# Exercise
The lines to print are the one containing "[0:02.00-0:03.00]" and every line after it through the end of the entries below. Print them exactly and nothing else.
*** Opening Supplied data ***
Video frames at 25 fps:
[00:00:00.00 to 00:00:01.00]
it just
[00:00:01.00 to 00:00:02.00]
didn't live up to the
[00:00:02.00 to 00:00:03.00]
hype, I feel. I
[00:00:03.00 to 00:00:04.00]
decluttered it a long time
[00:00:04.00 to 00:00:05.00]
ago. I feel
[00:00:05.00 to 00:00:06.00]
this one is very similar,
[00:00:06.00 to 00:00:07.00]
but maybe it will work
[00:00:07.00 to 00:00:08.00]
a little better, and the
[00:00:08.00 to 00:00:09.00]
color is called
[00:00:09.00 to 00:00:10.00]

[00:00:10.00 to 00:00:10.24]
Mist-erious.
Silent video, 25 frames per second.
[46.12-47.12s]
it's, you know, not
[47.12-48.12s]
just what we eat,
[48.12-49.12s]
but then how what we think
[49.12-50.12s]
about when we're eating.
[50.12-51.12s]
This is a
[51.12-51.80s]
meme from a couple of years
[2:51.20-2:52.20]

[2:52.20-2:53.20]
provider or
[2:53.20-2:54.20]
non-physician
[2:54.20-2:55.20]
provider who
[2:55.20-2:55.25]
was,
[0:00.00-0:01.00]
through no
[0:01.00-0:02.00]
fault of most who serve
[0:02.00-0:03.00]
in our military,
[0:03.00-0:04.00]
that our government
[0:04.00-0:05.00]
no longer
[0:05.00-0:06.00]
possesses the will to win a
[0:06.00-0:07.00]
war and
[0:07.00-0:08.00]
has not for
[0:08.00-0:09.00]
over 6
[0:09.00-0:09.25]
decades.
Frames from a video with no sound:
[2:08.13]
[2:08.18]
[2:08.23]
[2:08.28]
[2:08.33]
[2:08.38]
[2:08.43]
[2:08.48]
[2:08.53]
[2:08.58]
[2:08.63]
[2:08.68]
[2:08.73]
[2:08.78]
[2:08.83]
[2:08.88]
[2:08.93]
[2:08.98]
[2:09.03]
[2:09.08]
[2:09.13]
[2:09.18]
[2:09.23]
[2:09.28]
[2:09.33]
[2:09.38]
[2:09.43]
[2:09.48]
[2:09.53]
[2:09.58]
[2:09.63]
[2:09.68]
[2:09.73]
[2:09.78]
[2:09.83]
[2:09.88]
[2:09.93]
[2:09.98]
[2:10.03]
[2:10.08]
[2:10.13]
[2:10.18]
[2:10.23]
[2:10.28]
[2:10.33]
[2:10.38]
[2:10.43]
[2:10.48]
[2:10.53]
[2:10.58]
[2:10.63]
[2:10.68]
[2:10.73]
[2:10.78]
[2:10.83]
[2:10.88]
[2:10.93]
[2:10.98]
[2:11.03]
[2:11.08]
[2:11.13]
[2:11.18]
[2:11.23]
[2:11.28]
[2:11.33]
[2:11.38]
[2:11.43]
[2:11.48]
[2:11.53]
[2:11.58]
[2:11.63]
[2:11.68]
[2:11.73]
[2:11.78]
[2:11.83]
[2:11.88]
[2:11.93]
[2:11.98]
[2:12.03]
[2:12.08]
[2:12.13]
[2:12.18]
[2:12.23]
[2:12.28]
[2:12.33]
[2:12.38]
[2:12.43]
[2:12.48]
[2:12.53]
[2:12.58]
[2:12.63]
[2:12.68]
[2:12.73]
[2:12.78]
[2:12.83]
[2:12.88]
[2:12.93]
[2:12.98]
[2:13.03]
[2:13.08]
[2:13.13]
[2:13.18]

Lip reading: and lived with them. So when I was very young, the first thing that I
*** Closing Supplied data ***
# Written response
[0:02.00-0:03.00]
in our military,
[0:03.00-0:04.00]
that our government
[0:04.00-0:05.00]
no longer
[0:05.00-0:06.00]
possesses the will to win a
[0:06.00-0:07.00]
war and
[0:07.00-0:08.00]
has not for
[0:08.00-0:09.00]
over 6
[0:09.00-0:09.25]
decades.
Frames from a video with no sound:
[2:08.13]
[2:08.18]
[2:08.23]
[2:08.28]
[2:08.33]
[2:08.38]
[2:08.43]
[2:08.48]
[2:08.53]
[2:08.58]
[2:08.63]
[2:08.68]
[2:08.73]
[2:08.78]
[2:08.83]
[2:08.88]
[2:08.93]
[2:08.98]
[2:09.03]
[2:09.08]
[2:09.13]
[2:09.18]
[2:09.23]
[2:09.28]
[2:09.33]
[2:09.38]
[2:09.43]
[2:09.48]
[2:09.53]
[2:09.58]
[2:09.63]
[2:09.68]
[2:09.73]
[2:09.78]
[2:09.83]
[2:09.88]
[2:09.93]
[2:09.98]
[2:10.03]
[2:10.08]
[2:10.13]
[2:10.18]
[2:10.23]
[2:10.28]
[2:10.33]
[2:10.38]
[2:10.43]
[2:10.48]
[2:10.53]
[2:10.58]
[2:10.63]
[2:10.68]
[2:10.73]
[2:10.78]
[2:10.83]
[2:10.88]
[2:10.93]
[2:10.98]
[2:11.03]
[2:11.08]
[2:11.13]
[2:11.18]
[2:11.23]
[2:11.28]
[2:11.33]
[2:11.38]
[2:11.43]
[2:11.48]
[2:11.53]
[2:11.58]
[2:11.63]
[2:11.68]
[2:11.73]
[2:11.78]
[2:11.83]
[2:11.88]
[2:11.93]
[2:11.98]
[2:12.03]
[2:12.08]
[2:12.13]
[2:12.18]
[2:12.23]
[2:12.28]
[2:12.33]
[2:12.38]
[2:12.43]
[2:12.48]
[2:12.53]
[2:12.58]
[2:12.63]
[2:12.68]
[2:12.73]
[2:12.78]
[2:12.83]
[2:12.88]
[2:12.93]
[2:12.98]
[2:13.03]
[2:13.08]
[2:13.13]
[2:13.18]

Lip reading: and lived with them. So when I was very young, the first thing that I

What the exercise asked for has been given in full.